The input
[Start of Attachment]

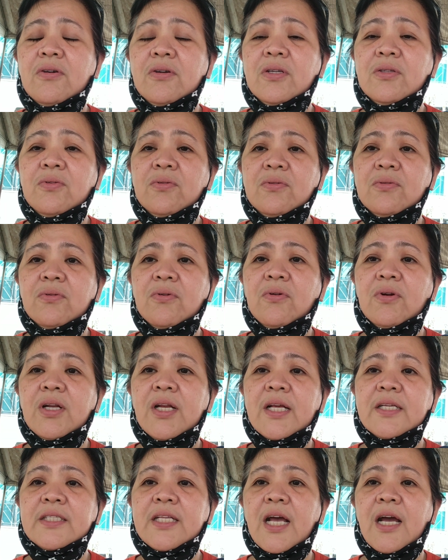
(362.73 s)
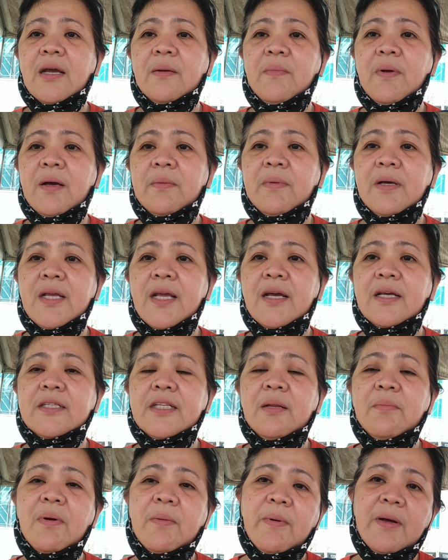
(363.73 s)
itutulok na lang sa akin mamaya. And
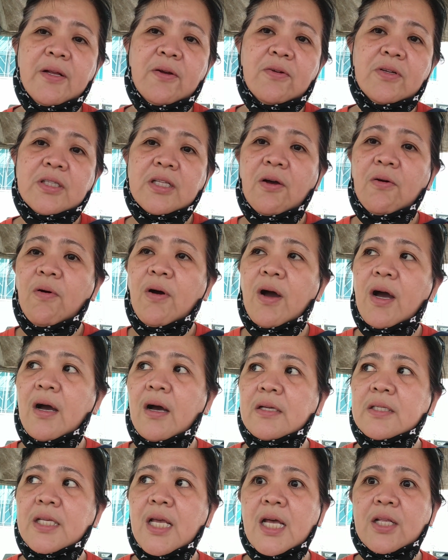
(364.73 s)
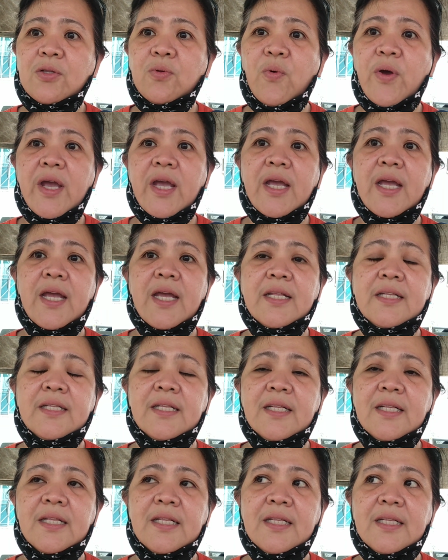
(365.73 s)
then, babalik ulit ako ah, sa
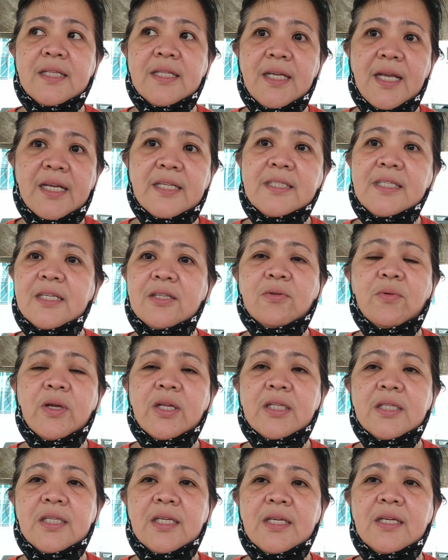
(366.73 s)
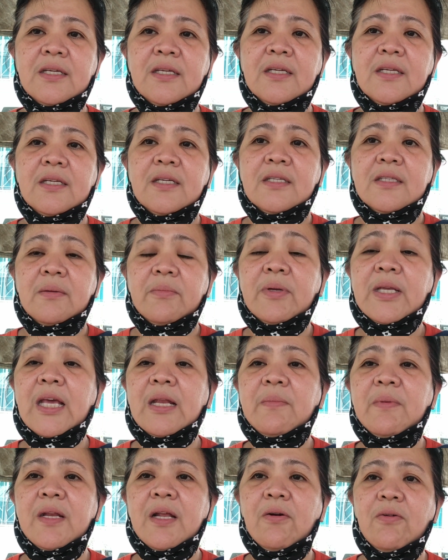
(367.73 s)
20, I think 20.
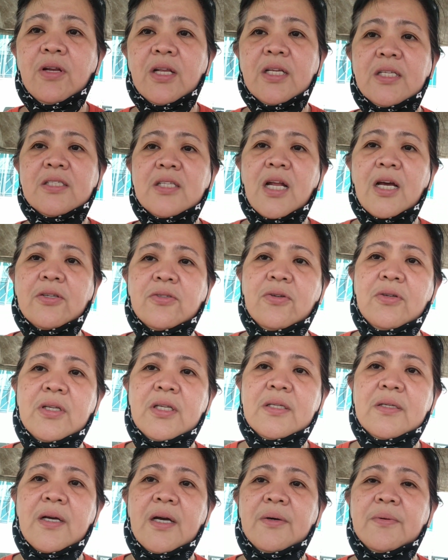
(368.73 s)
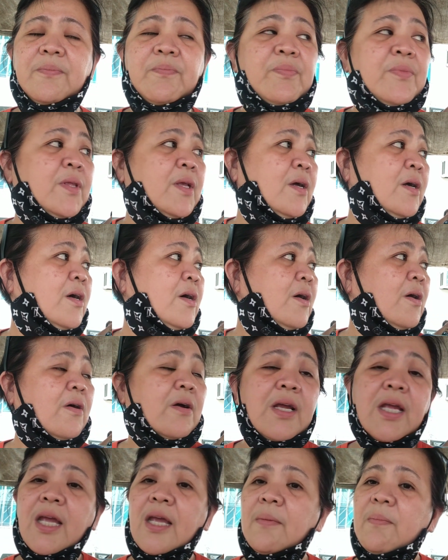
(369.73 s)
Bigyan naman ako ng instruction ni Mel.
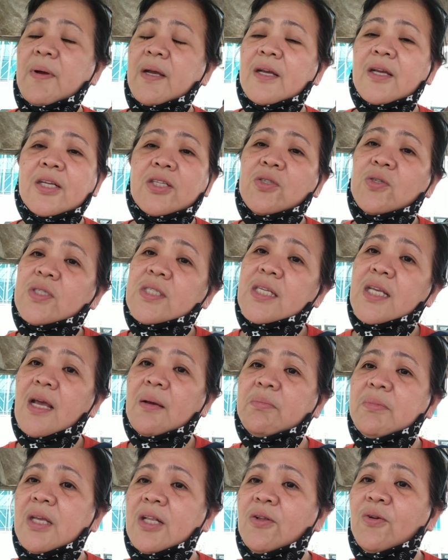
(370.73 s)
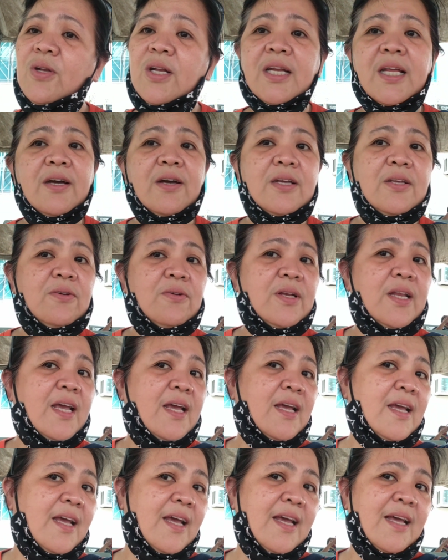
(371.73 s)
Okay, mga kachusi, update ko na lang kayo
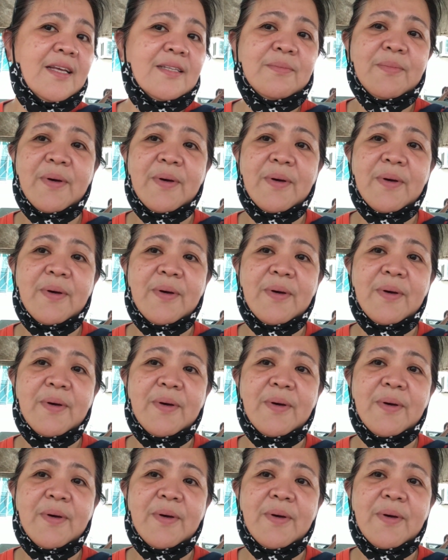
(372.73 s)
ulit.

[End of Attachment]
[Start of Attachment]

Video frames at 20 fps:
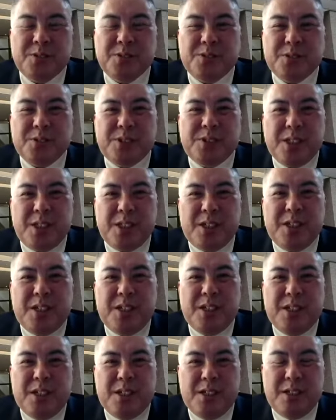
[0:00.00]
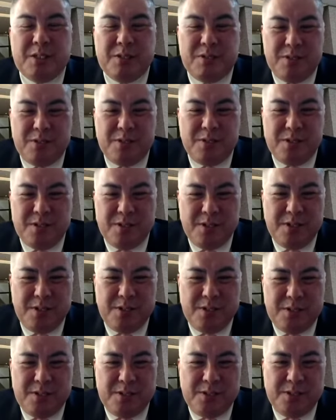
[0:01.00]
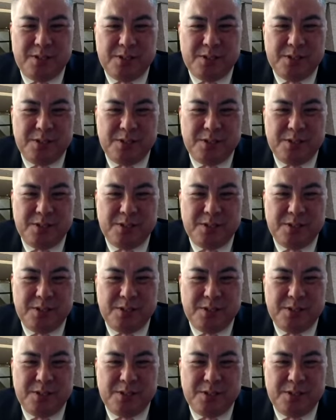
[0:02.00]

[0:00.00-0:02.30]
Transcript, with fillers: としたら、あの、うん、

[End of Attachment]
[Start of Attachment]

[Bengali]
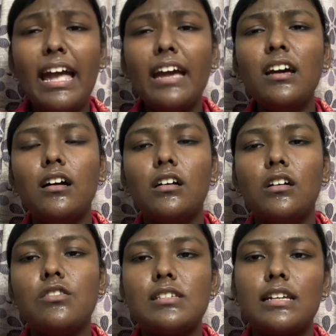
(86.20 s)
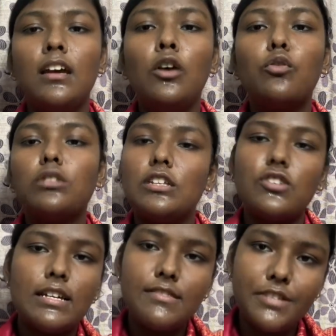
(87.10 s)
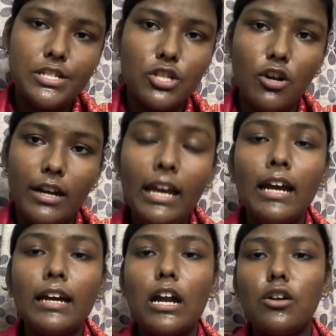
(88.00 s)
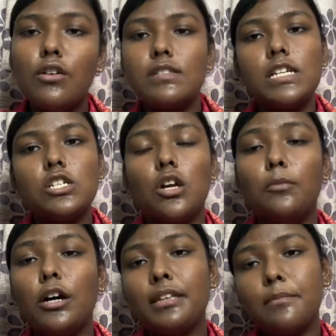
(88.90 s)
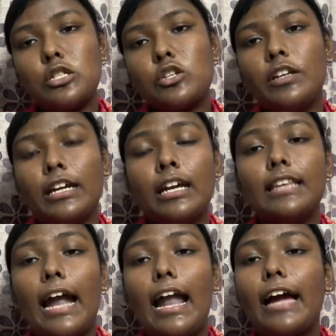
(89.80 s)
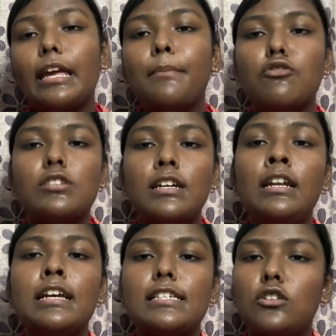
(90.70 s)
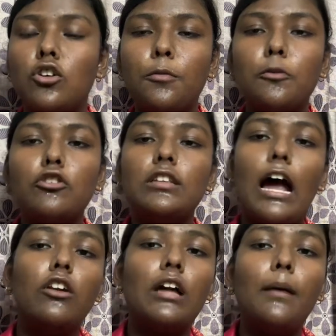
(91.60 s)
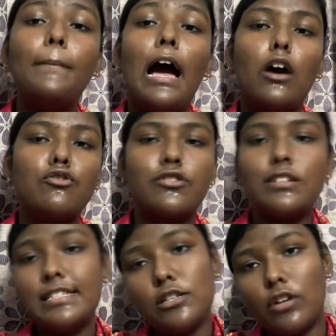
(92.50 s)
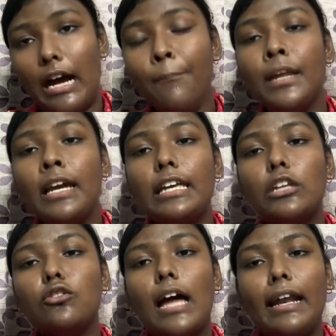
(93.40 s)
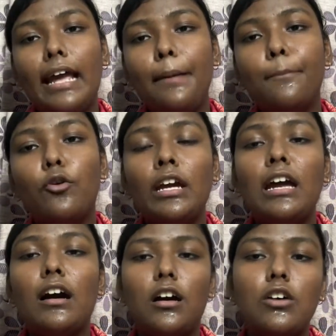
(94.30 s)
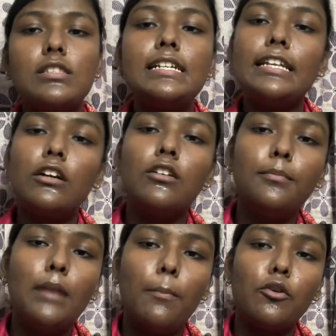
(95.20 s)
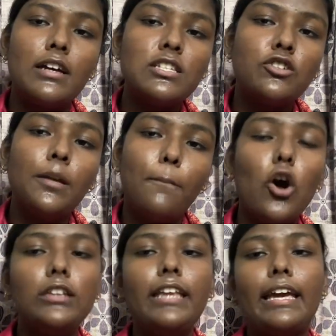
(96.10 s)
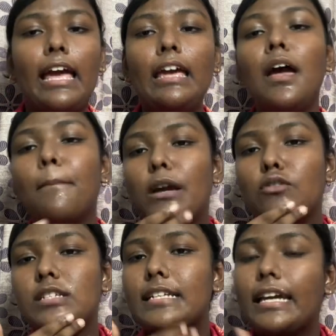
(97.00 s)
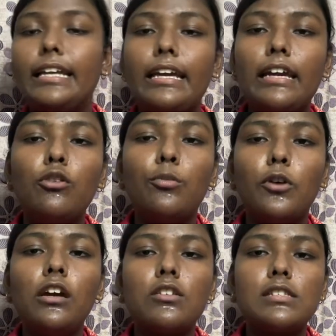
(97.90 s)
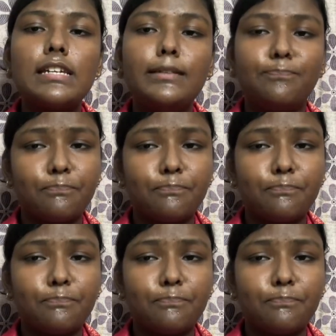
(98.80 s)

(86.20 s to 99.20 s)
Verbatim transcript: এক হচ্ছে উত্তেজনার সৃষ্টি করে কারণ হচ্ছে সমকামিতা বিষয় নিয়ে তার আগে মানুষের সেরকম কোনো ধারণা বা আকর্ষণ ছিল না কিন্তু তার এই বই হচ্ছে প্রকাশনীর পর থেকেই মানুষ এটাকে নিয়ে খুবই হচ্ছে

[End of Attachment]

Brief
Copy exactly the lines of the entries above from the one containing "Video frames at" through the one containing "Transcript, with fillers: としたら、あの、うん、". Both end lines count; pictures do not.

Output of the task
Video frames at 20 fps:
[0:00.00]
[0:01.00]
[0:02.00]

[0:00.00-0:02.30]
Transcript, with fillers: としたら、あの、うん、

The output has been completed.